Purpose

To load and transform a dataset using R.

Article Overview

Pollsters have been busy fielding surveys to measure concern levels since the first known case of COVID-19 was reported to the CDC back in January. They’ve polled respondents on the government’s handling of the infection, concern levels regarding the infection, and concern levels regarding the state of the economy.

article link

Overview of Approach

So as to not get lost in the amount of data in the selected dataset, I will focus exclusively on concern levels (stemming from COVID) regarding the current state of the economy and see whether there are interesting findings therein …


Load the dataset

Load the .csv from github (in its raw form) into dataframe variable ccdata (Covid concern data)
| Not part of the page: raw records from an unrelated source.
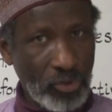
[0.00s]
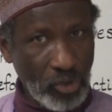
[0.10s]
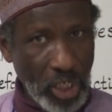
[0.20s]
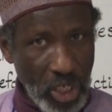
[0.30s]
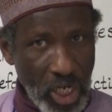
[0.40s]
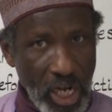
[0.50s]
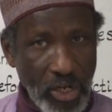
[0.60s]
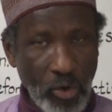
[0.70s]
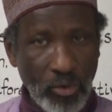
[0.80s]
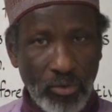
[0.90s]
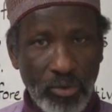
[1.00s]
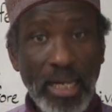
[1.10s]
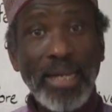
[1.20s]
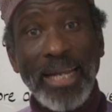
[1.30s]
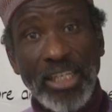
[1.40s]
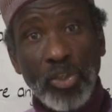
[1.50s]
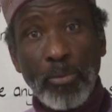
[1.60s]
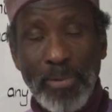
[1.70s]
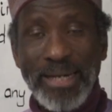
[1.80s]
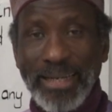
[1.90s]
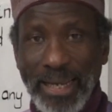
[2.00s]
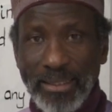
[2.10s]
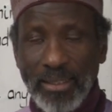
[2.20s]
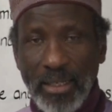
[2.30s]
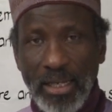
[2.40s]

Jadidun, that's your predicate.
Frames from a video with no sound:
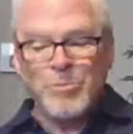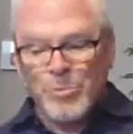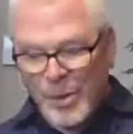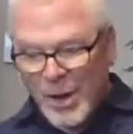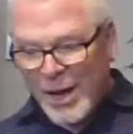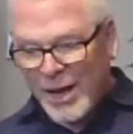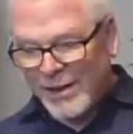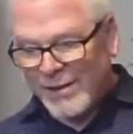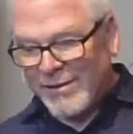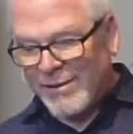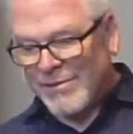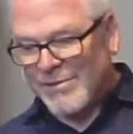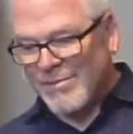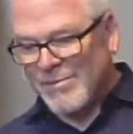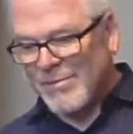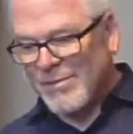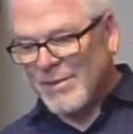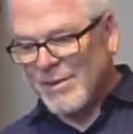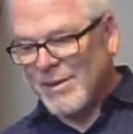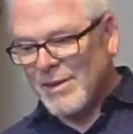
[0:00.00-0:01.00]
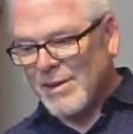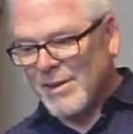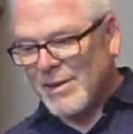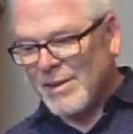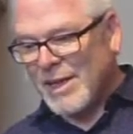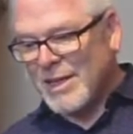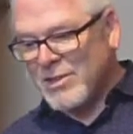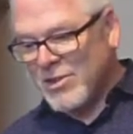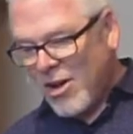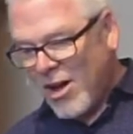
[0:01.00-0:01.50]
But,
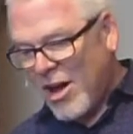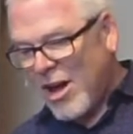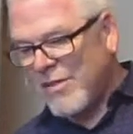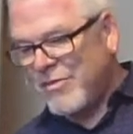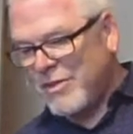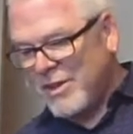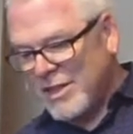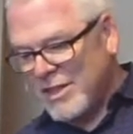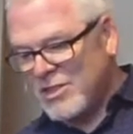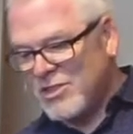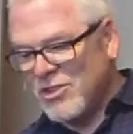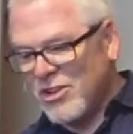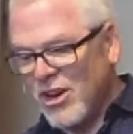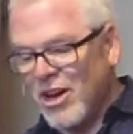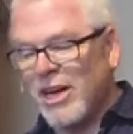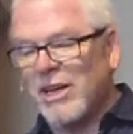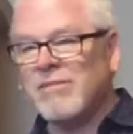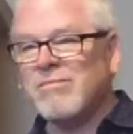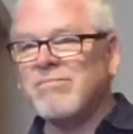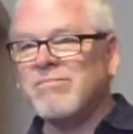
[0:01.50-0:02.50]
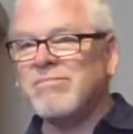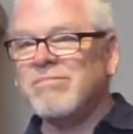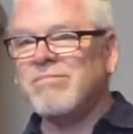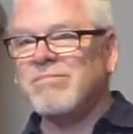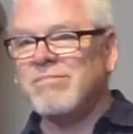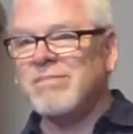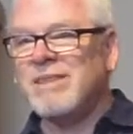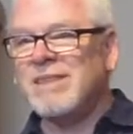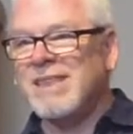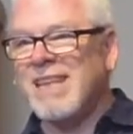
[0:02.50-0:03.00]
as often as not,
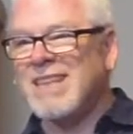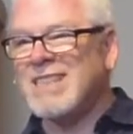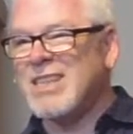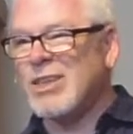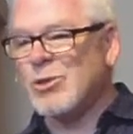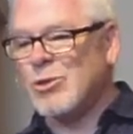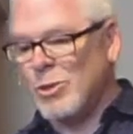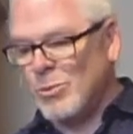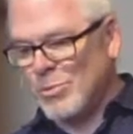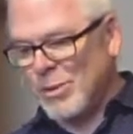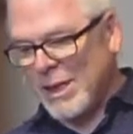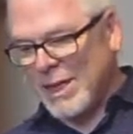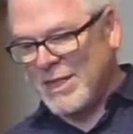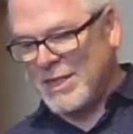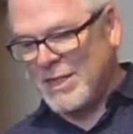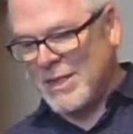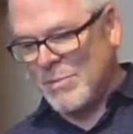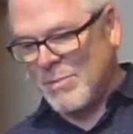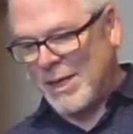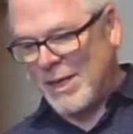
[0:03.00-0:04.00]
that's a good place to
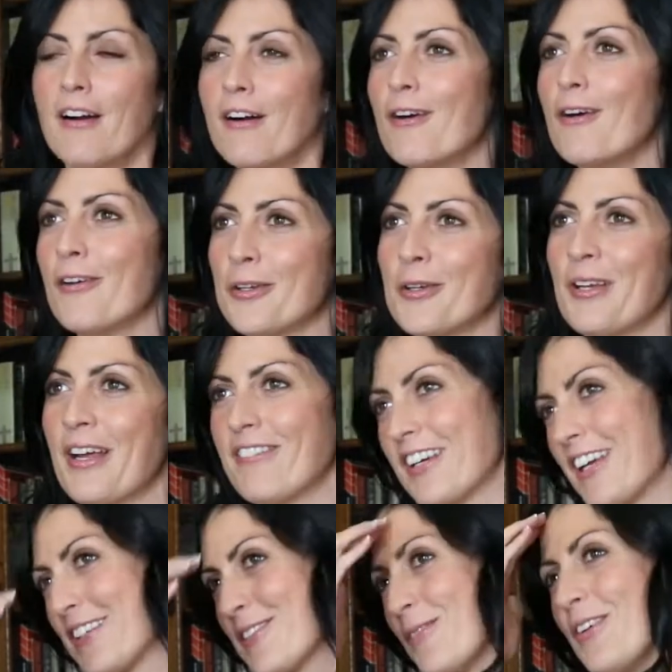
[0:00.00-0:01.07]
oh, you never
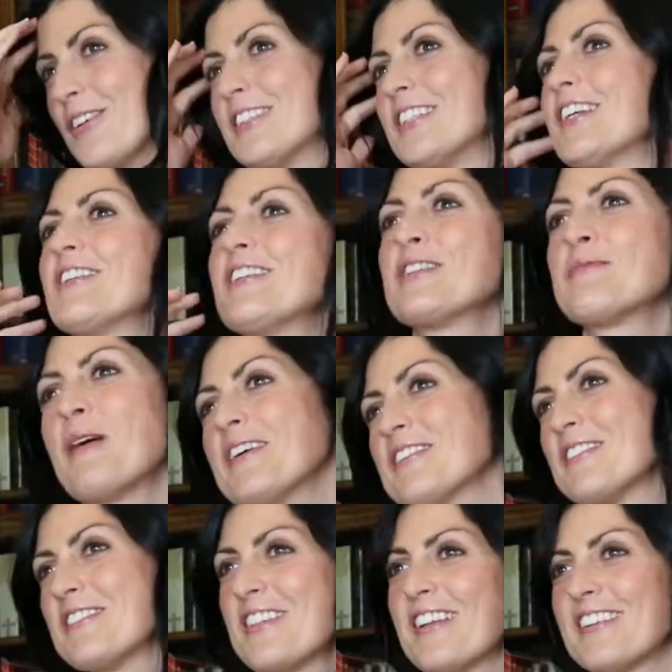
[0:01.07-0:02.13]
guess what, you know, this
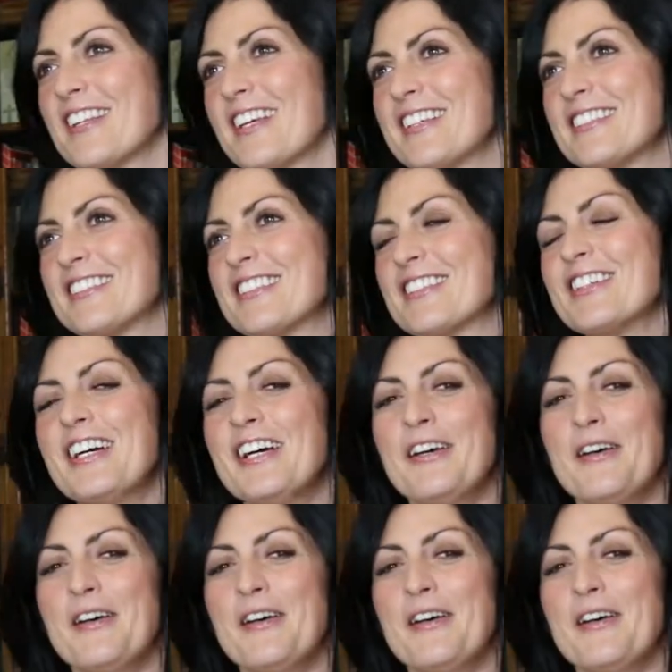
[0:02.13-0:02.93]
person's done this, and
ccdata <- read.csv("https://raw.githubusercontent.com/Magnus-PS/CUNY-SPS-DATA-607/Assignment-1/covid_concern_polls.csv", header = TRUE, sep = ",")

Transform the dataset

Create subset of ccdata based on the 1st 10 columns and rename column headers to be more meaningful / indicative in the process

new_ccdata <- data.frame(Pollster = ccdata$pollster[1:10], Date = ccdata$start_date[1:10], Number_of_Respondents = ccdata$sample_size[1:10], Question = ccdata$text[1:10], Percent_Very_Concerned = ccdata$very[1:10], Percent_Not_Concerned = ccdata$not_very[1:10])

Plot the data - extra credit

Create a simple plot / visual of the data set with clearly labelled axes.

plot(new_ccdata$`Percent_Very_Concerned`,main="COVID Concern Levels", sub="Those very concerned regarding the current state of the economy", xlab="Poll #", ylab="Very Concerned (%)")


Conclusions and Findings

Based on the selected data, 57.8% of respondents are very concerned regarding the current state of the economy while only 6.8% are not concerned. Thus, the economy is very likely to be a MAJOR point of discussion in the upcoming election. If I were to update the article on fivethirtyeight.com I would highlight this finding.